*** Data in this exercise
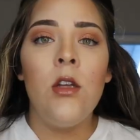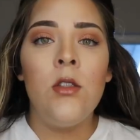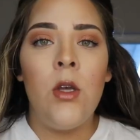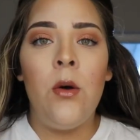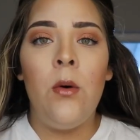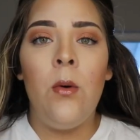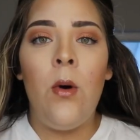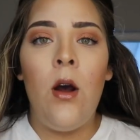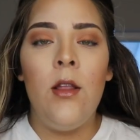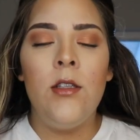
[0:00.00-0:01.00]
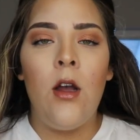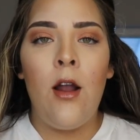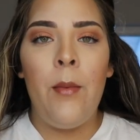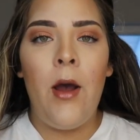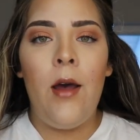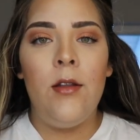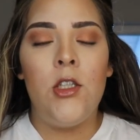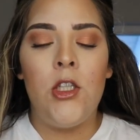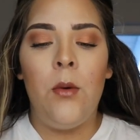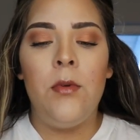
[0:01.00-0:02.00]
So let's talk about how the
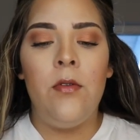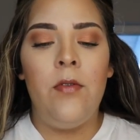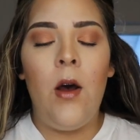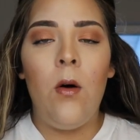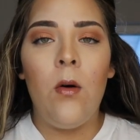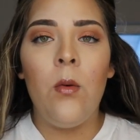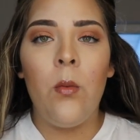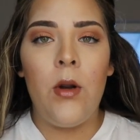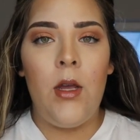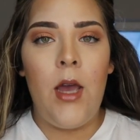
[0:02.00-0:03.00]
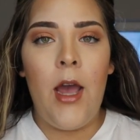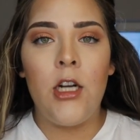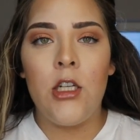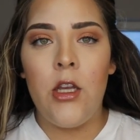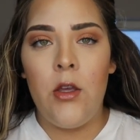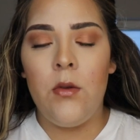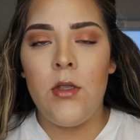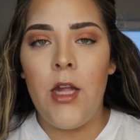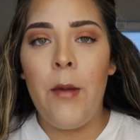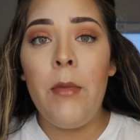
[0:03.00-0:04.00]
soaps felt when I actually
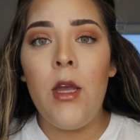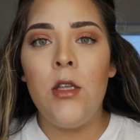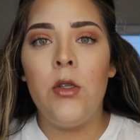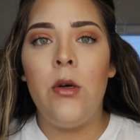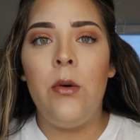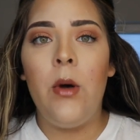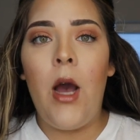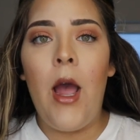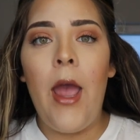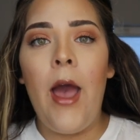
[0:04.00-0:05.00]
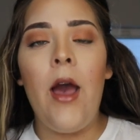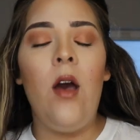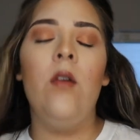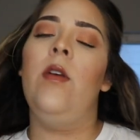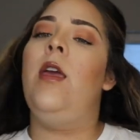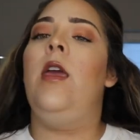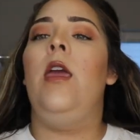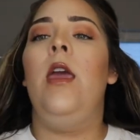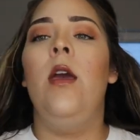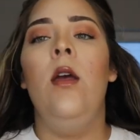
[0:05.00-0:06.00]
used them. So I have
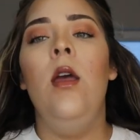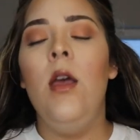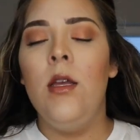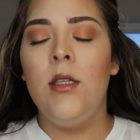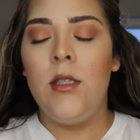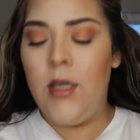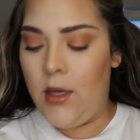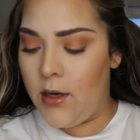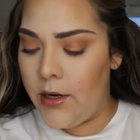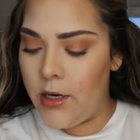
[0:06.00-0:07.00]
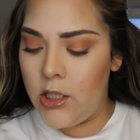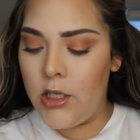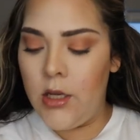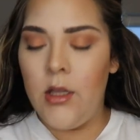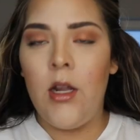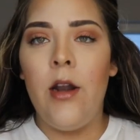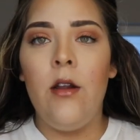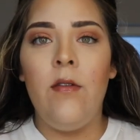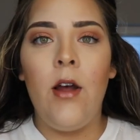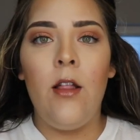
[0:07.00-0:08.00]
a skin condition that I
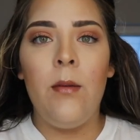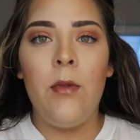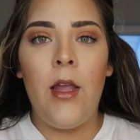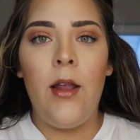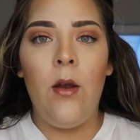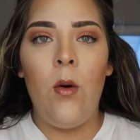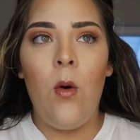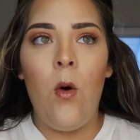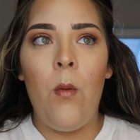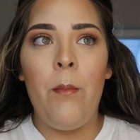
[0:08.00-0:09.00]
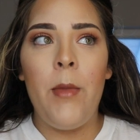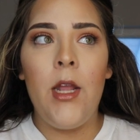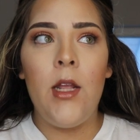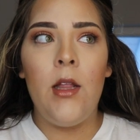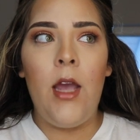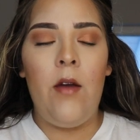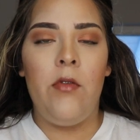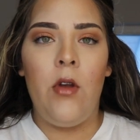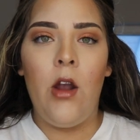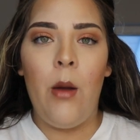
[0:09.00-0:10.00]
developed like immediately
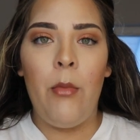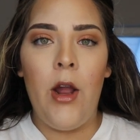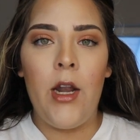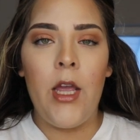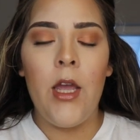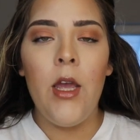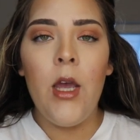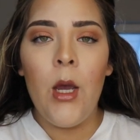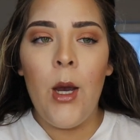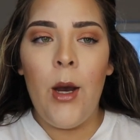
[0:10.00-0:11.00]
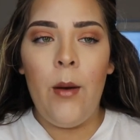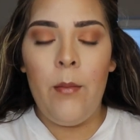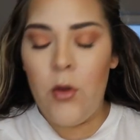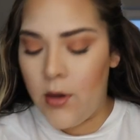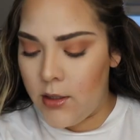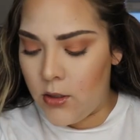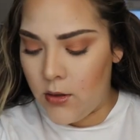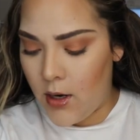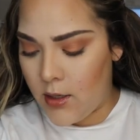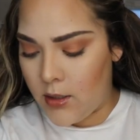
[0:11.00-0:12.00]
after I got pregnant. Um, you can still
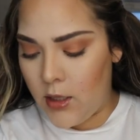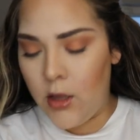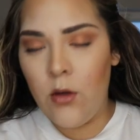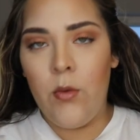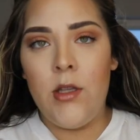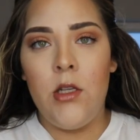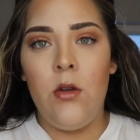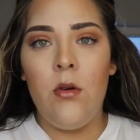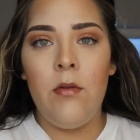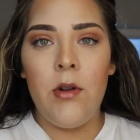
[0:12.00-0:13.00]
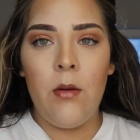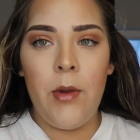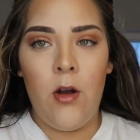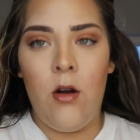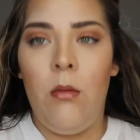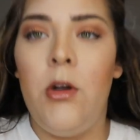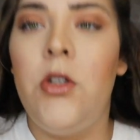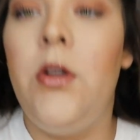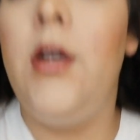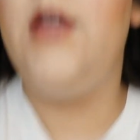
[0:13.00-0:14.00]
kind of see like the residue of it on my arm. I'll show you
******
:: Task details ::
Exclude the pictures and print the rest of the data exactly.

:: Answer box ::
[0:00.00-0:01.00]
[0:01.00-0:02.00]
So let's talk about how the
[0:02.00-0:03.00]
[0:03.00-0:04.00]
soaps felt when I actually
[0:04.00-0:05.00]
[0:05.00-0:06.00]
used them. So I have
[0:06.00-0:07.00]
[0:07.00-0:08.00]
a skin condition that I
[0:08.00-0:09.00]
[0:09.00-0:10.00]
developed like immediately
[0:10.00-0:11.00]
[0:11.00-0:12.00]
after I got pregnant. Um, you can still
[0:12.00-0:13.00]
[0:13.00-0:14.00]
kind of see like the residue of it on my arm. I'll show you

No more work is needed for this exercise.